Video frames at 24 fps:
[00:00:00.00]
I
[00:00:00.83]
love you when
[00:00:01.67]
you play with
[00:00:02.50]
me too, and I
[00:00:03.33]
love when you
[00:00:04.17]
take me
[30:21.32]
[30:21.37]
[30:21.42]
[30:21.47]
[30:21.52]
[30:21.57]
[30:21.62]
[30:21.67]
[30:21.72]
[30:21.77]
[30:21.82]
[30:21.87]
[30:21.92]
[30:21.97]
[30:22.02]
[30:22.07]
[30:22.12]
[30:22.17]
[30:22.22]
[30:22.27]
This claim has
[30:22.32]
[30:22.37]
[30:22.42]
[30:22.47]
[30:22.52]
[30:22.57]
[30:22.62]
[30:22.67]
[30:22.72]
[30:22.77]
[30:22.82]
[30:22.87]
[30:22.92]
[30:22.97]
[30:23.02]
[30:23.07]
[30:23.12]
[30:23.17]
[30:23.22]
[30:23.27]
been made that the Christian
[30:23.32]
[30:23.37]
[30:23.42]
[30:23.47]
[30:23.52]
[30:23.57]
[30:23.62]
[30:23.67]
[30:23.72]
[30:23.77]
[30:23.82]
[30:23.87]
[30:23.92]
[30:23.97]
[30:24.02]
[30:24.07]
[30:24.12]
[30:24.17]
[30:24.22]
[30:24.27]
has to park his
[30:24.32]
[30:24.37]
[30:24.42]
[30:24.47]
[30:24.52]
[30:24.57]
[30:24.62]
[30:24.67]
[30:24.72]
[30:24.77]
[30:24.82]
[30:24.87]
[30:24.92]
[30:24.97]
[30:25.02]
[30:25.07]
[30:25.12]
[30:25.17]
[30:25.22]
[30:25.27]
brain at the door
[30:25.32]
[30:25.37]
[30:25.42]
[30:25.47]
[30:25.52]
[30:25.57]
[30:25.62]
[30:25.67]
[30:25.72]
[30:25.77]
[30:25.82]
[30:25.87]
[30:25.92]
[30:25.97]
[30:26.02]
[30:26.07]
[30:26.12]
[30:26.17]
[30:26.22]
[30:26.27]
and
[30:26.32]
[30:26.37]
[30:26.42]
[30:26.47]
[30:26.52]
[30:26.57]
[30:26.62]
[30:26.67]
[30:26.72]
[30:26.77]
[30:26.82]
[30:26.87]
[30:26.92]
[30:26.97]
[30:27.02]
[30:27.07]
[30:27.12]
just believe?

....

- _Task objective_: Quote the data above in full, changing nothing.

- _Output of the exercise_:
Video frames at 24 fps:
[00:00:00.00]
I
[00:00:00.83]
love you when
[00:00:01.67]
you play with
[00:00:02.50]
me too, and I
[00:00:03.33]
love when you
[00:00:04.17]
take me
[30:21.32]
[30:21.37]
[30:21.42]
[30:21.47]
[30:21.52]
[30:21.57]
[30:21.62]
[30:21.67]
[30:21.72]
[30:21.77]
[30:21.82]
[30:21.87]
[30:21.92]
[30:21.97]
[30:22.02]
[30:22.07]
[30:22.12]
[30:22.17]
[30:22.22]
[30:22.27]
This claim has
[30:22.32]
[30:22.37]
[30:22.42]
[30:22.47]
[30:22.52]
[30:22.57]
[30:22.62]
[30:22.67]
[30:22.72]
[30:22.77]
[30:22.82]
[30:22.87]
[30:22.92]
[30:22.97]
[30:23.02]
[30:23.07]
[30:23.12]
[30:23.17]
[30:23.22]
[30:23.27]
been made that the Christian
[30:23.32]
[30:23.37]
[30:23.42]
[30:23.47]
[30:23.52]
[30:23.57]
[30:23.62]
[30:23.67]
[30:23.72]
[30:23.77]
[30:23.82]
[30:23.87]
[30:23.92]
[30:23.97]
[30:24.02]
[30:24.07]
[30:24.12]
[30:24.17]
[30:24.22]
[30:24.27]
has to park his
[30:24.32]
[30:24.37]
[30:24.42]
[30:24.47]
[30:24.52]
[30:24.57]
[30:24.62]
[30:24.67]
[30:24.72]
[30:24.77]
[30:24.82]
[30:24.87]
[30:24.92]
[30:24.97]
[30:25.02]
[30:25.07]
[30:25.12]
[30:25.17]
[30:25.22]
[30:25.27]
brain at the door
[30:25.32]
[30:25.37]
[30:25.42]
[30:25.47]
[30:25.52]
[30:25.57]
[30:25.62]
[30:25.67]
[30:25.72]
[30:25.77]
[30:25.82]
[30:25.87]
[30:25.92]
[30:25.97]
[30:26.02]
[30:26.07]
[30:26.12]
[30:26.17]
[30:26.22]
[30:26.27]
and
[30:26.32]
[30:26.37]
[30:26.42]
[30:26.47]
[30:26.52]
[30:26.57]
[30:26.62]
[30:26.67]
[30:26.72]
[30:26.77]
[30:26.82]
[30:26.87]
[30:26.92]
[30:26.97]
[30:27.02]
[30:27.07]
[30:27.12]
just believe?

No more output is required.